Nous ne sommes pas ici en visite. Nous nous "intégrons" immédiatement dans les structures de défense. Sans armes, naturellement. Mais pour mieux témoigner le sens de la présence de cette "bande de gibiers de potence pour objection de conscience et antimilitarisme", comme nous définit Pannella et que nous sommes en effet, deux d'entre nous revêtent l'uniforme croate: Pannella lui-même et Dupuis (un passé de 11 mois de prison en Belgique pour refus de passer l'uniforme).

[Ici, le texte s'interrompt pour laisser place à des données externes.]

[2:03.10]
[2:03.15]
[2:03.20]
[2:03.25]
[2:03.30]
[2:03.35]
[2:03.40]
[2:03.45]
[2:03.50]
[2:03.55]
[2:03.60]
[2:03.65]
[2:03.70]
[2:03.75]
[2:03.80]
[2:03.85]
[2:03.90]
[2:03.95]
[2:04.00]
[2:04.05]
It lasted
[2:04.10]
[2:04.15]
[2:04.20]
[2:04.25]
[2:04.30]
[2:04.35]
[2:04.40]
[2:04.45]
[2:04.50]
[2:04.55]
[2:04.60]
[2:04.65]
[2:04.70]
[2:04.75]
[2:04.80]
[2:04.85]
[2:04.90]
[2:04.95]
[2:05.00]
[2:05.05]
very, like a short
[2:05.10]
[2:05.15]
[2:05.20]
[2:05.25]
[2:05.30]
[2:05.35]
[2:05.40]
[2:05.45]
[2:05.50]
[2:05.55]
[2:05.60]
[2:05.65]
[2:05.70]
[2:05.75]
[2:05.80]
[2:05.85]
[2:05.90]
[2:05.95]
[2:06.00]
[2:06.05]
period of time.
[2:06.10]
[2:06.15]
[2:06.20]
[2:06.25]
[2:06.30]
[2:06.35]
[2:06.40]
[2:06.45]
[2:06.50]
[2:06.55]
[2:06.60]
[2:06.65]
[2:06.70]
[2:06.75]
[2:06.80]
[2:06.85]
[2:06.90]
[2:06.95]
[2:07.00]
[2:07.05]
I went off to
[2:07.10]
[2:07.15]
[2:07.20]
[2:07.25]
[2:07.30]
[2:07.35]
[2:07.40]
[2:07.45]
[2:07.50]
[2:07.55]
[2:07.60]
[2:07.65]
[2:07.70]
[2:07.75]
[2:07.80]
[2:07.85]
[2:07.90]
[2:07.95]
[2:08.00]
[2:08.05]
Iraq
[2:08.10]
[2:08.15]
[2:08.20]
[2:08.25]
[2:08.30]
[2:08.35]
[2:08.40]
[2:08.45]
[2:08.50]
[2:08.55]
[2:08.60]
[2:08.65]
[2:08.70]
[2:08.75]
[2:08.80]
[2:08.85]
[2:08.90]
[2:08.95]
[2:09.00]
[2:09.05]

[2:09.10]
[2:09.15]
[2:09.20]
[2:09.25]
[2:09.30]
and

Nous passons la nuit du Nouvel-An - de onze heures à trois heures - dans les tranchées de première ligne, avec les combattants croates. Les tranchées sont à quelques kilomètres, certaines fois à quelques centaines de mètres, du centre d'Osijek; la ville elle-même est sur la ligne de bataille, entourée de trois côtés par les fédéraux et par les "cetnici", les partisans pro-serbes (ceux qui tirent avec le plus d'acharnement). Continuellement sous tir, la ville est presque dépeuplée: des 120 mille habitants il en reste un peu plus de trois mille. Et le feu des "cetnici" fait souvent des victimes: dans ce lieu assiégé, il y a eu jusqu'à présent 650 morts et 3.500 blessés, dont plus de la moitié parmi les civils. Mais du reste, même les soldats qui président les tranchées sont pour la plupart des citoyens d'Osijek qui ont revêtu l'uniforme. Et les autres, qui n'ont pas quitté leurs maisons, y restent dans l'esprit d'une défense qui entend maintenir la position jusqu'au bout.
L'impression, en première ligne, est étrange et angoissante: on a l'impression d'être revenu en arrière de plus de 70 ans, à la première guerre mondiale, avec les tranchées creusées dans la boue et dans lesquelles les soldats se tourmentent en attendant de comprendre où tombera le prochain obus. Mais, en fait, dans le centre d'Osijek on vit de la même façon. Une incertitude continuelle. Toute la nuit du Nouvel-An est marquée par des "feux d'artifice" que les serbes font avec les projectiles traçants: mais ceux-ci sont accompagnés d'un vrai feu, celui de l'artillerie. L'officier qui nous accompagne, à mes commentaires sur le feu qui, à quelqu'un d'inexpert comme moi, semble être de préparation à une offensive, répond: "Non, non, ce soir c'est le calme plat".
Je demande à un soldat: "Réussirez-vous à résister?" Et je pense aux plus de 300 chars serbes qui, d'après ce qu'on dit, sont prêts autour d'Osijek; et nous n'avons pas encore vu d'armes lourdes dans les files croates. Il répond: "Nous sommes unis et déterminés, parce que nous défendons nos maisons". Espérons.
Le dernier soir nous réunissons en ville un groupe de citoyens d'Osijek inscrits et sympathisants du Parti radical. C'est là que naît l'initiative d'un appel, signé par eux et par nous, et sur lequel d'autres adhésions sont en train d'être recueillies en ville, pour demander aux européens de venir ici pour voir. Et pendant la nuit, nous aussi nous pouvons voir: vers deux heures, commence une canonnade continue. On reste en alerte, on essaye de comprendre si le feu se rapproche de notre hôtel-abri. Jusqu'au moment où les explosions commencent à faire trembler les vitres et que finalement la place est frappée de plein fouet. Le bombardement continue, avec une intensité qui varie, pendant toute la nuit et pendant toute la matinée suivante.
Tandis que nous repartons - suivant notre tableau de marche - les bombes continuent à tomber sur la ville; sur la ville, sur ceux qui restent, pour subir encore ce calvaire, en attendant que le monde arrête, avant qu'il ne soit trop tard, cette tragédie insensée.